Saturday, January 9, 2016

Your security task in 2016

Welcome, welcome, to the year 2016.  As is customary with this time of year, many security companies have published their top-10 lists for upcoming security trends.  You can read the following links for some good insight into the current predictions:

http://www.govtech.com/blogs/lohrmann-on-cybersecurity/the-top-16-security-predictions-for-2016.html

http://www.trendmicro.com/vinfo/us/security/research-and-analysis/predictions/2016

https://blogs.sophos.com/2015/12/11/our-cybersecurity-predictions-for-2016/

Mostly, these top 10 lists end up being an enjoyable read, and nothing more. They contain predictions similar to the following:

1)  <<Popular platform/OS>> Will Be hacked!
2) IoT is really insecure!
3) We hope legislators will finally listen to us and make security a regulation!
4) <<Popular hacking method>> will become more popular!

Don't get me wrong, getting the information out there is important, but I think most readers skip past these.  What do some of these things mean for the average user?

So, I've decided to take a little bit of a different tack and address different user groups and focus on the "thing" or task they should do in 2016.

Individual User

As an individual user, there are two things that I would strongly recommend doing his year.

1) Use Multi-Factor Authentication (MFA)

MFA has come a long way in recent years, allowing people to bypass MFA on known devices.  They are really working out the kinks in the system.  Further, for a lot of people, their phone is the center of their universe anyways.  Turn on MFA on as many applications as you can.  In fact, don't use services that do now allow for MFA.

While this does introduce new problems should your phone get stolen, I feel that overall it is a step in the right direction.

2)  Link your accounts with providers such as Google, Facebook, etc

By linking your accounts on secondary services with one single main provider, you start to reduce the attack surface on your accounts.  There are less of them, and the one that you choose to have as your provider can be secured with a strong password and MFA (See 1 above). Further, many of these providers have advanced reporting and alerting to help detect security issues.  In a lot of cases these features are free.  Use them!

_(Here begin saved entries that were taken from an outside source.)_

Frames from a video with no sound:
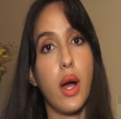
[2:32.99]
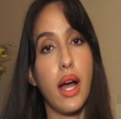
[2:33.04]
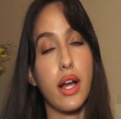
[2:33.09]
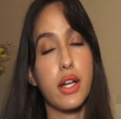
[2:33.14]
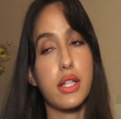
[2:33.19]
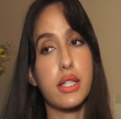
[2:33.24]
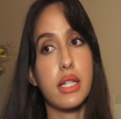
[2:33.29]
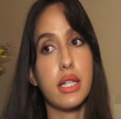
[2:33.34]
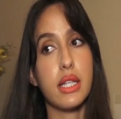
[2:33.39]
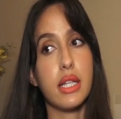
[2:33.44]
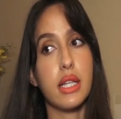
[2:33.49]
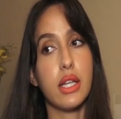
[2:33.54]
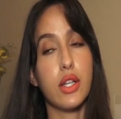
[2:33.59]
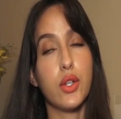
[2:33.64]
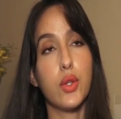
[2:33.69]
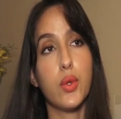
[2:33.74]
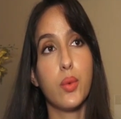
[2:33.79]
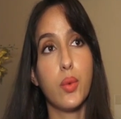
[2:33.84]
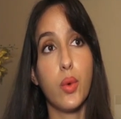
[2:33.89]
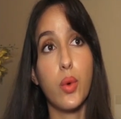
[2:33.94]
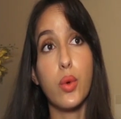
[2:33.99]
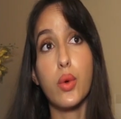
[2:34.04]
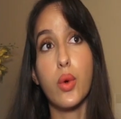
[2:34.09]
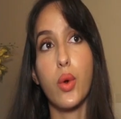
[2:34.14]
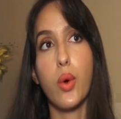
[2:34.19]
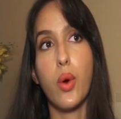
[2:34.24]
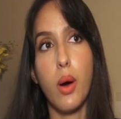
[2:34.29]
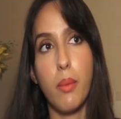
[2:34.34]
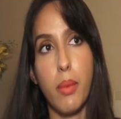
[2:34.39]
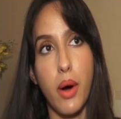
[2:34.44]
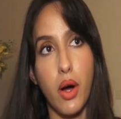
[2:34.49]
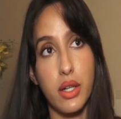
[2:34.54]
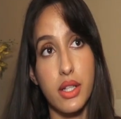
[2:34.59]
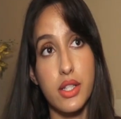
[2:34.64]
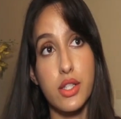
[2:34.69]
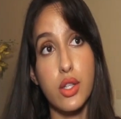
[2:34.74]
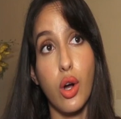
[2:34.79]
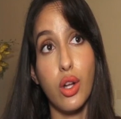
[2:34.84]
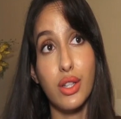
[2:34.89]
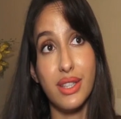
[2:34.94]
actually you won't know about.
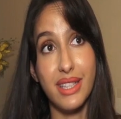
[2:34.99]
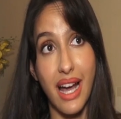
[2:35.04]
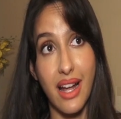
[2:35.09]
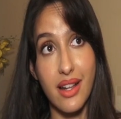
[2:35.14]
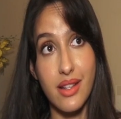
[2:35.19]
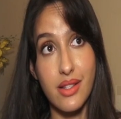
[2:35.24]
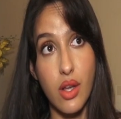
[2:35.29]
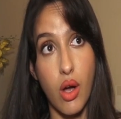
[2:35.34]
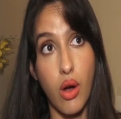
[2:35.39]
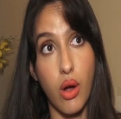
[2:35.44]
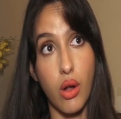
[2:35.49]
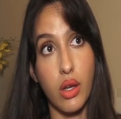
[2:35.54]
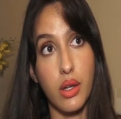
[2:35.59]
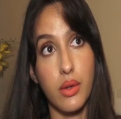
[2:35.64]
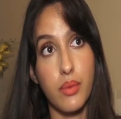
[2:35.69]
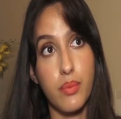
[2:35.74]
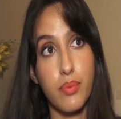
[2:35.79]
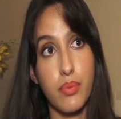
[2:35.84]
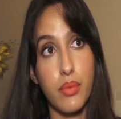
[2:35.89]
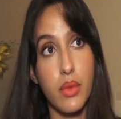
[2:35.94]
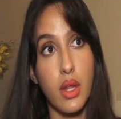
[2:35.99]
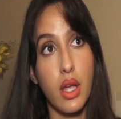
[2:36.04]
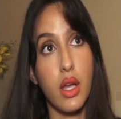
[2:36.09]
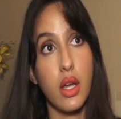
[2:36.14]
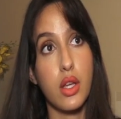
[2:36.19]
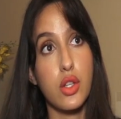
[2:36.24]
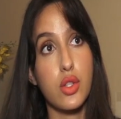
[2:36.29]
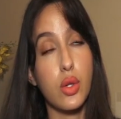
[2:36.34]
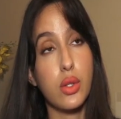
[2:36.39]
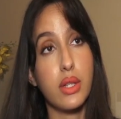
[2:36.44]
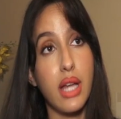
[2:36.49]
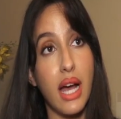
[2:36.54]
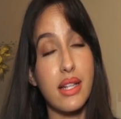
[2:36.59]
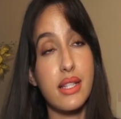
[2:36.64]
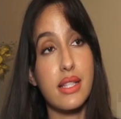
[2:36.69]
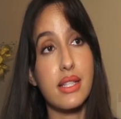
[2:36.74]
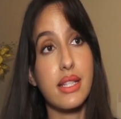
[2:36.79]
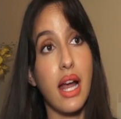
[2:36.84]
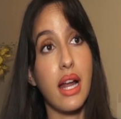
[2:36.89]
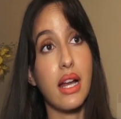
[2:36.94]
It's called dance hall. So
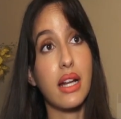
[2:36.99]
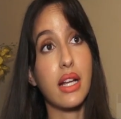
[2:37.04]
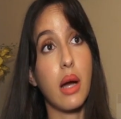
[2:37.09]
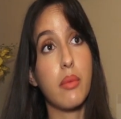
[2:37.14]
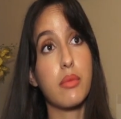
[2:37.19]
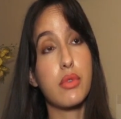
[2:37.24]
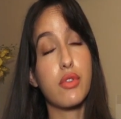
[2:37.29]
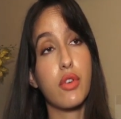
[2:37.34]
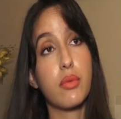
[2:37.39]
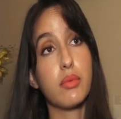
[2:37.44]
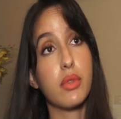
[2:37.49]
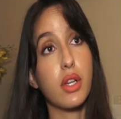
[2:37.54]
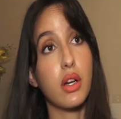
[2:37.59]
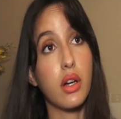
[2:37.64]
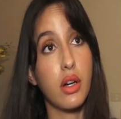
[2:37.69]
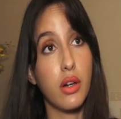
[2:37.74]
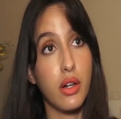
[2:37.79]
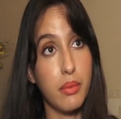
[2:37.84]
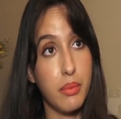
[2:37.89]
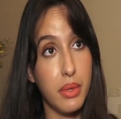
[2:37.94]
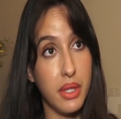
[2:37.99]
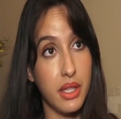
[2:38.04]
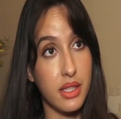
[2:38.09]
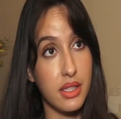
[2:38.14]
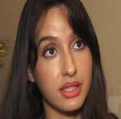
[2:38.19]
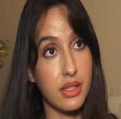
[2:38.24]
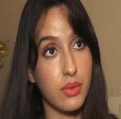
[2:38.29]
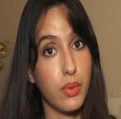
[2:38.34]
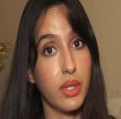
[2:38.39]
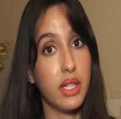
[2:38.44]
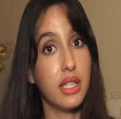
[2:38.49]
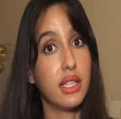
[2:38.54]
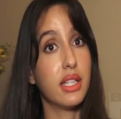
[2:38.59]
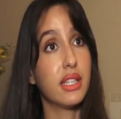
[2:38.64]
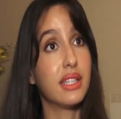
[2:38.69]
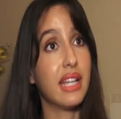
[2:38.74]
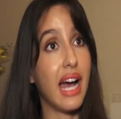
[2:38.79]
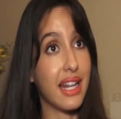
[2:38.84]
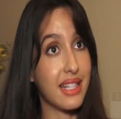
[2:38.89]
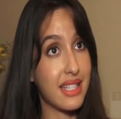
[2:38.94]
that style comes from the Caribbean. We
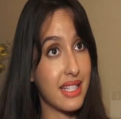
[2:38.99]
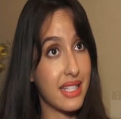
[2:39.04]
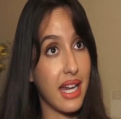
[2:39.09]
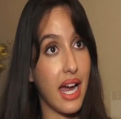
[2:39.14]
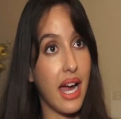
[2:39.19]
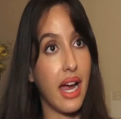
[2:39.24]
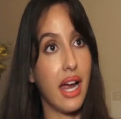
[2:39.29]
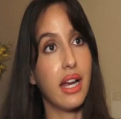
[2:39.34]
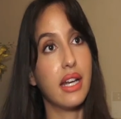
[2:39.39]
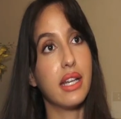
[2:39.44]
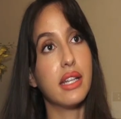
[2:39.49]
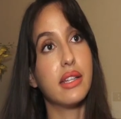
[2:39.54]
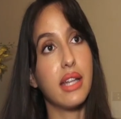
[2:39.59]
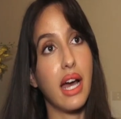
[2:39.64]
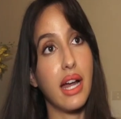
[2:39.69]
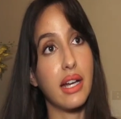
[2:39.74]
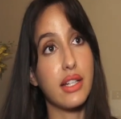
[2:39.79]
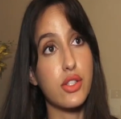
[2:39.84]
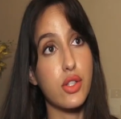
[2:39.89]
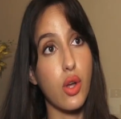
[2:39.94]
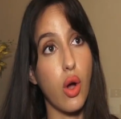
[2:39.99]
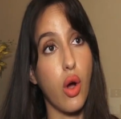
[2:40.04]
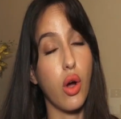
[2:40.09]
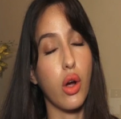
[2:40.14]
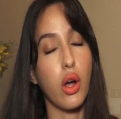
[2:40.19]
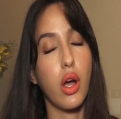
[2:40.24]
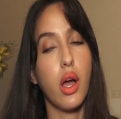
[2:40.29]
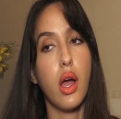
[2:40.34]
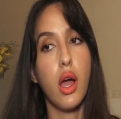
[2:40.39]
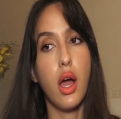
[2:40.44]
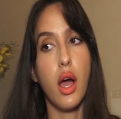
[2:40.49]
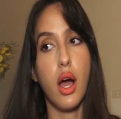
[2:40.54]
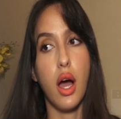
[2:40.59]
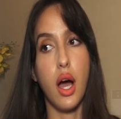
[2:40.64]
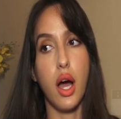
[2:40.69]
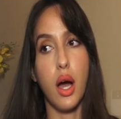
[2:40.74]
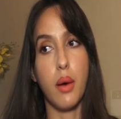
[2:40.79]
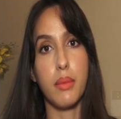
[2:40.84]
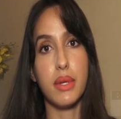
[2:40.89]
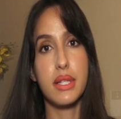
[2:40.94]
did that style in that song.
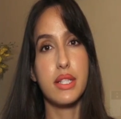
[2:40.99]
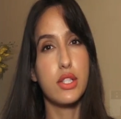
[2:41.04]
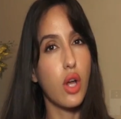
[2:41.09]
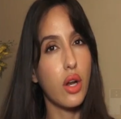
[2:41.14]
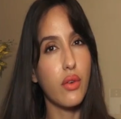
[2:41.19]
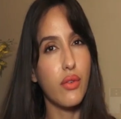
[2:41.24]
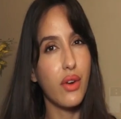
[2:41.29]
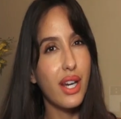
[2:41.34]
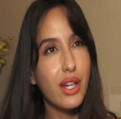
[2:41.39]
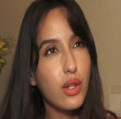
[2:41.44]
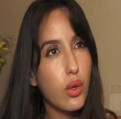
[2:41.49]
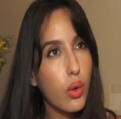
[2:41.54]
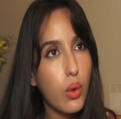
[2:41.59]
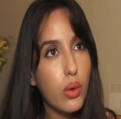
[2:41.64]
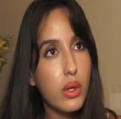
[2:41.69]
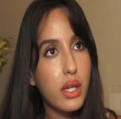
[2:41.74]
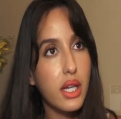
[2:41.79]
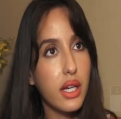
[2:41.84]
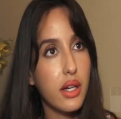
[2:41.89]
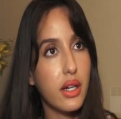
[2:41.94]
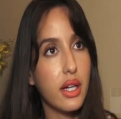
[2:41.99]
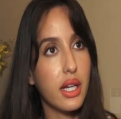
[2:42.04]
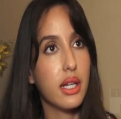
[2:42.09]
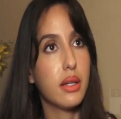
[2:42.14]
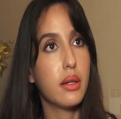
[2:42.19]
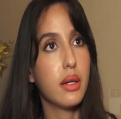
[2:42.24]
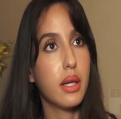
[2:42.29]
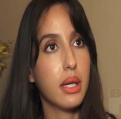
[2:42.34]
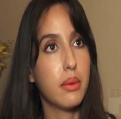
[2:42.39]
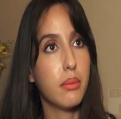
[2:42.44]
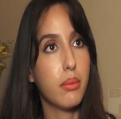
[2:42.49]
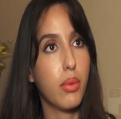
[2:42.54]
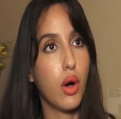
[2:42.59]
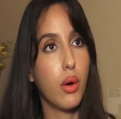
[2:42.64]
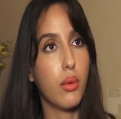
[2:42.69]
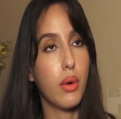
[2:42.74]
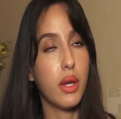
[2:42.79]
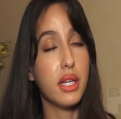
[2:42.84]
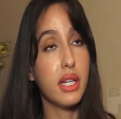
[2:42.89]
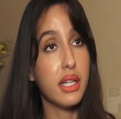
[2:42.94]
Um, it's not very known here in in,
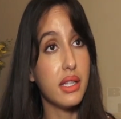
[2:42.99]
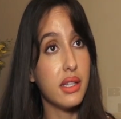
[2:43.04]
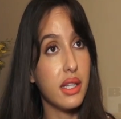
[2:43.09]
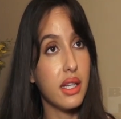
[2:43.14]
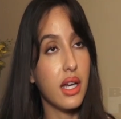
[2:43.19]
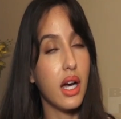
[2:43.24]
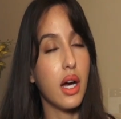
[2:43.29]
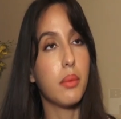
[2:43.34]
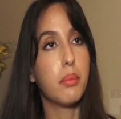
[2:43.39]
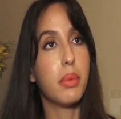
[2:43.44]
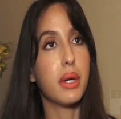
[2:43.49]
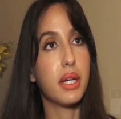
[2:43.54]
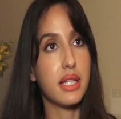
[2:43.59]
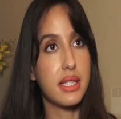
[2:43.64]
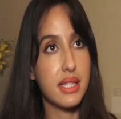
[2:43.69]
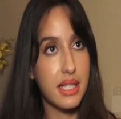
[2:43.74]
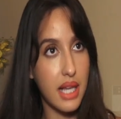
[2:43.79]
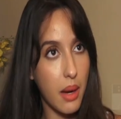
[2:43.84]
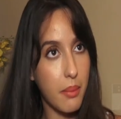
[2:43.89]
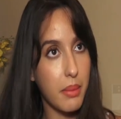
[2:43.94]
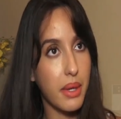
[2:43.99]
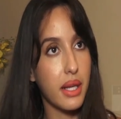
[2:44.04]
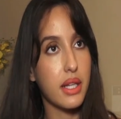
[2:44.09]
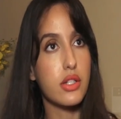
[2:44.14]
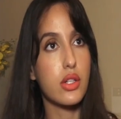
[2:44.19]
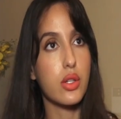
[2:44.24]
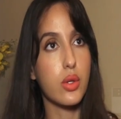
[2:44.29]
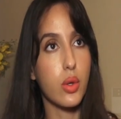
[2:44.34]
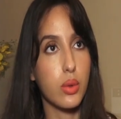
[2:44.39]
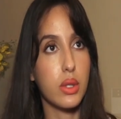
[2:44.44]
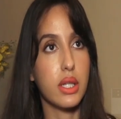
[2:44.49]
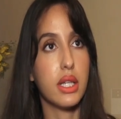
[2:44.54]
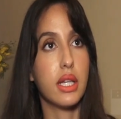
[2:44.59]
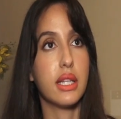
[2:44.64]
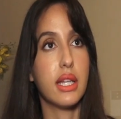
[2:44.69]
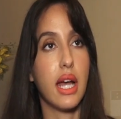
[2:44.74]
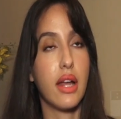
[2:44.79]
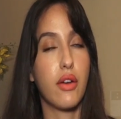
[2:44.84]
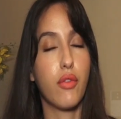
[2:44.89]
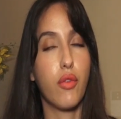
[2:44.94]
Bom- in India, but it's coming slowly.
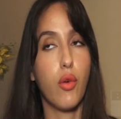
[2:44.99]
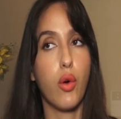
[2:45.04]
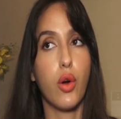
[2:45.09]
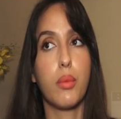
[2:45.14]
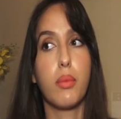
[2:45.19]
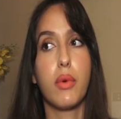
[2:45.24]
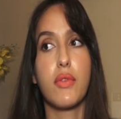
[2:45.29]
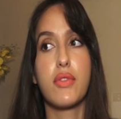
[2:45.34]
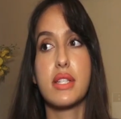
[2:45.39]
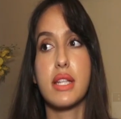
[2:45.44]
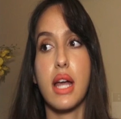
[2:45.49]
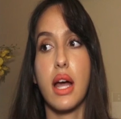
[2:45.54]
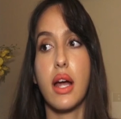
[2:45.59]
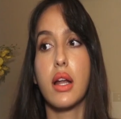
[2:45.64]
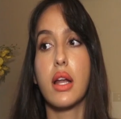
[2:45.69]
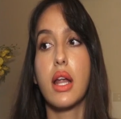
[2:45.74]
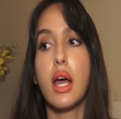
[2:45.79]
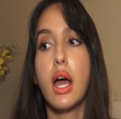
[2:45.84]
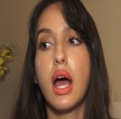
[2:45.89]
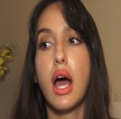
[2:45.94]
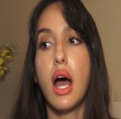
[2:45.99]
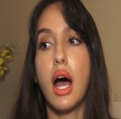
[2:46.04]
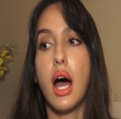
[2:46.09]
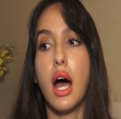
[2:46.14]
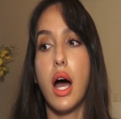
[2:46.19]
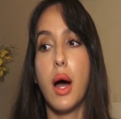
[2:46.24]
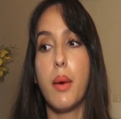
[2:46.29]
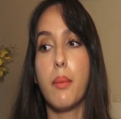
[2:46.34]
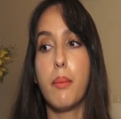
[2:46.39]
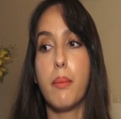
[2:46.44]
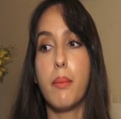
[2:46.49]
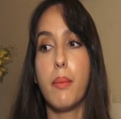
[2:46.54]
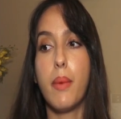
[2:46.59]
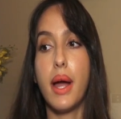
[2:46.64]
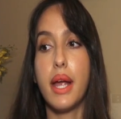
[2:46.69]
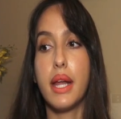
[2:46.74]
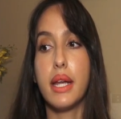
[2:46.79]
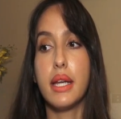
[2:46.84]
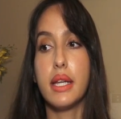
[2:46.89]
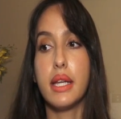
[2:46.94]
That form of style. Um,
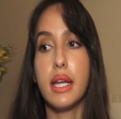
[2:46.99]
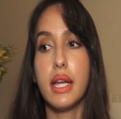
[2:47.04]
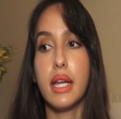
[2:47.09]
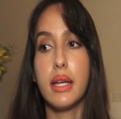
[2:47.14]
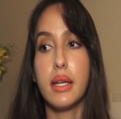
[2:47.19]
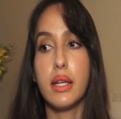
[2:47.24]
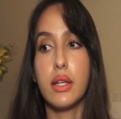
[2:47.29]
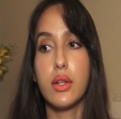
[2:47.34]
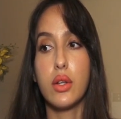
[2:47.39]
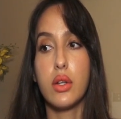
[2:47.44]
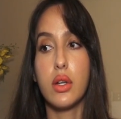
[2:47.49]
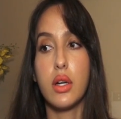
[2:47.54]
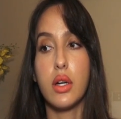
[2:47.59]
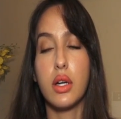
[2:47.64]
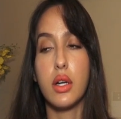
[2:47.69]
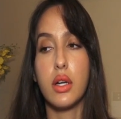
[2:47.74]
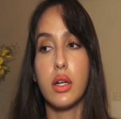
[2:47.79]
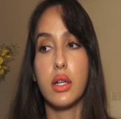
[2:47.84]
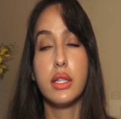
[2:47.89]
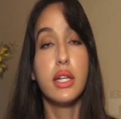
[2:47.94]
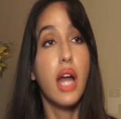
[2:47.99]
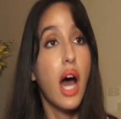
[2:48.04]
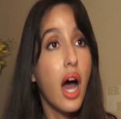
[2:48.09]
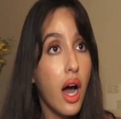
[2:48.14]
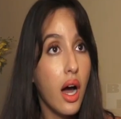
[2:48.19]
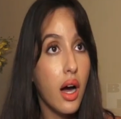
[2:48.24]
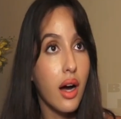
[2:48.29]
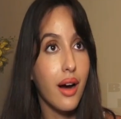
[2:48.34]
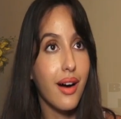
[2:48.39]
in in uh, Na,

Small / Medium Business (SMB)

Here are a couple things for SMB users to consider this year.

1) Centralize your identities online

The SMB space is heavily reliant on cloud services to run their business.  Many even use services such as box/dropbox to move/host files around.  My word of advice: Centralize access to these systems and create a policy for your employees.  From an SMB perspective, your data holds a lot of value to you.  Having employees use their own accounts means that you lose control over access to that data.  Take that back by using mechanisms such as Azure AD Premium or Google Apps.

2)  Push your IT provider on Security

Many SMB customers use outsourced IT.  Sometimes these are single-person shops, other times they are using a managed service.  In both cases, push your provider to better understand how they are securing your systems.  Some of your questions may include
  • How am I secured against ransomware?
  • How are passwords managed?
  • What are your on-boarding and off-boarding measures?
  • What type of security software and monitoring is in use on my systems?
At stake is your data and company reputation.  Take charge and ask the right questions to get results.

Enterprises

Ultimately, it is tough to provide enterprises with specific advice as where they are in the spectrum will vary greatly.

1)  Have your CISO report directly to the CEO

Risk and the management thereof is important.  So important that the person responsible for this should have a seat at the big table.  Too many times CIOs bury security issues by speaking mis-truths, cutting budgets, and allowing projects to go forward knowing the security stance is poor.  Audit (generally security teams when the topic is security) cannot exist as part of the structure it is auditing.

2) Implement one of the first 4 SANS top 20 controls

There may be many gaps in your security posture.  It is sometimes really hard to figure out where to start.  The right way to do this is to work through the security architecture from top to bottom making sure that everything maps.  While there are quick ways to get this off the ground, generally these tasks take a LONG time to complete.  ( See SABSA Whitepaper for more)

For reference, the top 4 are as follows
  • Inventory of Authorized/Unauthorized Devices
  • Inventory of Authorized/Unauthorized Software
  • Secure Configuration For All Devices
  • Continuous Vulnerability Assessment and Remediation
The core point here is that almost any security mechanism, technology, protocol that you want to implement WILL require the top 4 be done in some capacity.  That is to say, they will probably leverage the capabilities provided by the above 4 in some way.  So get on it.

In conclusion, there is no silver bullet for security.  But there are things that we can start doing that will help us better last the ever evolving security landscape.